--- Record excerpts Enclosed Below ---
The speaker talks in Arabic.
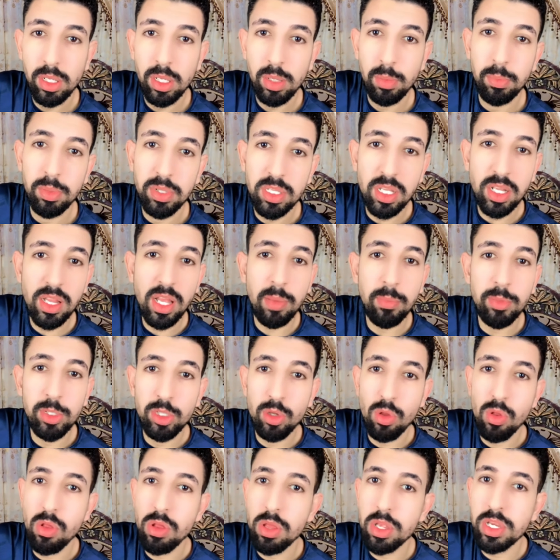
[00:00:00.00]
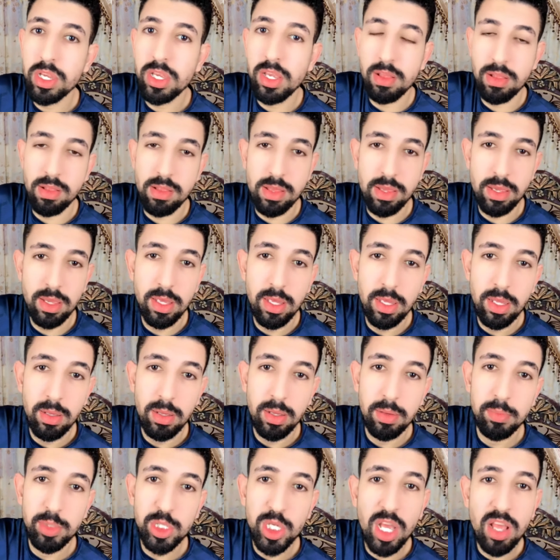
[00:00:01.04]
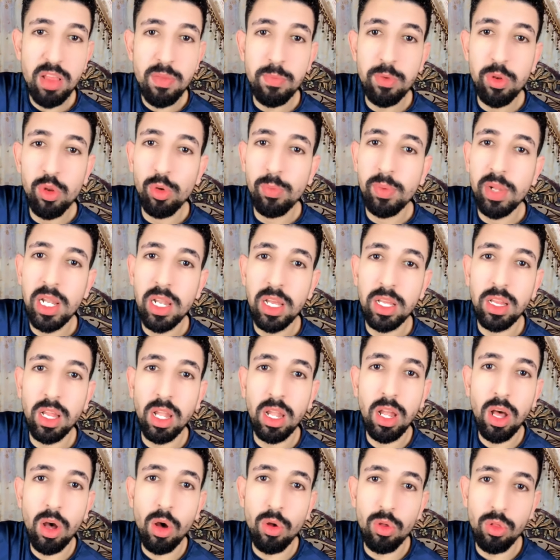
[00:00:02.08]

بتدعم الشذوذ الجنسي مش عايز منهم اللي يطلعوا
--- End of Enclosed Record excerpts ---
• The task:
Return the records above exactly, without the pictures.

• Problem solution:
The speaker talks in Arabic.
[00:00:00.00]
[00:00:01.04]
[00:00:02.08]

بتدعم الشذوذ الجنسي مش عايز منهم اللي يطلعوا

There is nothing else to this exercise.